2

Apologies if this question has been asked already, but suppose we have this code (I've run it with Mono 2.10.2 and compiled with gmcs 2.10.2.0):

using System;

public class App {
    public static void Main(string[] args) {
        Func<string> f = null;
        var strs = new string[]{
            "foo",
            "bar",
            "zar"
        };

        foreach (var str in strs) {
            if ("foo".Equals(str)) 
                f = () => str;
        }
        Console.WriteLine(f());     // [1]: Prints 'zar'

        foreach (var str in strs) {
            var localStr = str;
            if ("foo".Equals(str))
                f = () => localStr;
        }
        Console.WriteLine(f());     // [2]: Prints 'foo'

        { int i = 0;
        for (string str; i < strs.Length; ++i) {
            str = strs[i];
            if ("foo".Equals(str)) 
                f = () => str;
        }}
        Console.WriteLine(f());     // [3]: Prints 'zar'
    }
}

It seems logical that [1] print the same as [3]. But to be honest, I somehow expected it to print the same as [2]. I somehow believed the implementation of [1] would be closer to [2].

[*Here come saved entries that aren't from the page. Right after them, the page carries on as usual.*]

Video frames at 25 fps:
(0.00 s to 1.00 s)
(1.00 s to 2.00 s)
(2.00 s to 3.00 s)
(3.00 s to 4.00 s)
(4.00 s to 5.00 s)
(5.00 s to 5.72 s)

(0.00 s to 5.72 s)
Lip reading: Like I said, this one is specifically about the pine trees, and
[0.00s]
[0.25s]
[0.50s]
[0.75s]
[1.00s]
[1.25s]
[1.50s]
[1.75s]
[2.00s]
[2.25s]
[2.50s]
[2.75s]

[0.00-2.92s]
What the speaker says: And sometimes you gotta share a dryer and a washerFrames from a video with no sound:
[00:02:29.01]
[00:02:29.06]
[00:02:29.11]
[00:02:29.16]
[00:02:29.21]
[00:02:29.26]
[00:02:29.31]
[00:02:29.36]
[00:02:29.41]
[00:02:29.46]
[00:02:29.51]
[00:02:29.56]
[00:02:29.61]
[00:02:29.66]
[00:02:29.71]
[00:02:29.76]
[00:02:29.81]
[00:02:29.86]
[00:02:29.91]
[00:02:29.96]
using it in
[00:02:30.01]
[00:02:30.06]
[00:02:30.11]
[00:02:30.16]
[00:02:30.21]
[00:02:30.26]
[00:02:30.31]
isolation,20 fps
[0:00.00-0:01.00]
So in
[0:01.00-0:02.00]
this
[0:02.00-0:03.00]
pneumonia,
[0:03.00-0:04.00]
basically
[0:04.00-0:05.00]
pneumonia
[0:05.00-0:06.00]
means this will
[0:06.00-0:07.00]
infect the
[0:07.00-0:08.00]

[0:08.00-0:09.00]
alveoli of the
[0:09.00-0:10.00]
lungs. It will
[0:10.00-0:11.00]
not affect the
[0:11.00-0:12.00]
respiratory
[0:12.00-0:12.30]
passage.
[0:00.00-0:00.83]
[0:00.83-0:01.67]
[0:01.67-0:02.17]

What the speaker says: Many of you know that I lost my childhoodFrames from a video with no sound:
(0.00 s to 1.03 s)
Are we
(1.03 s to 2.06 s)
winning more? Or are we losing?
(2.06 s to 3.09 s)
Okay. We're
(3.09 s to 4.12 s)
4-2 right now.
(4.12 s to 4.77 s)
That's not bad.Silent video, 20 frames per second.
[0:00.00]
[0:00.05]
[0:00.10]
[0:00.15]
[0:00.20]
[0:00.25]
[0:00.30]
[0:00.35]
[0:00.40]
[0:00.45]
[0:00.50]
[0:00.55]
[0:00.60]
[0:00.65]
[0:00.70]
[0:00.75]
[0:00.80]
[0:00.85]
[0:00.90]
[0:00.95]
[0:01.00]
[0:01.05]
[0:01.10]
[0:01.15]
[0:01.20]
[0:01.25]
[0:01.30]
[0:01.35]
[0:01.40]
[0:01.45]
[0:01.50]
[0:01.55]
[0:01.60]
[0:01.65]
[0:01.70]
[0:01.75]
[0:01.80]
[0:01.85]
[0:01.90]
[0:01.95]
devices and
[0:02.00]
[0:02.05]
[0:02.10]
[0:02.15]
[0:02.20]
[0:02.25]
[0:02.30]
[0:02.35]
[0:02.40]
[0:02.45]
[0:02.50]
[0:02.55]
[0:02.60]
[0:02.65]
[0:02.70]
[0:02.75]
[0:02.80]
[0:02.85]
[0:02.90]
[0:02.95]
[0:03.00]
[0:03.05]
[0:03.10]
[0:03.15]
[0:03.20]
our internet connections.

Question: Could anyone please provide a reference to the specification where it tells exactly how the str variable (or perhaps even the iterator) is captured by the lambda in [1].

I guess what I am looking for is the exact implementation of the foreach loop.

sinharaj
  • 1,093
  • 2
  • 11
  • 16

4 Answers4

11

You asked for a reference to the specification; the relevant location is section 8.8.4, which states that a "foreach" loop is equivalent to:

    V v;
    while (e.MoveNext()) {
        v = (V)(T)e.Current;
        embedded-statement
    }

Note that the value v is declared outside the while loop, and therefore there is a single loop variable. That is then closed over by the lambda.

UPDATE

Because so many people run into this problem the C# design and compiler team changed C# 5 to have these semantics:

    while (e.MoveNext()) {
        V v = (V)(T)e.Current;
        embedded-statement
    }

Which then has the expected behaviour -- you close over a different variable every time. Technically that is a breaking change, but the number of people who depend on the weird behaviour you are experiencing is hopefully very small.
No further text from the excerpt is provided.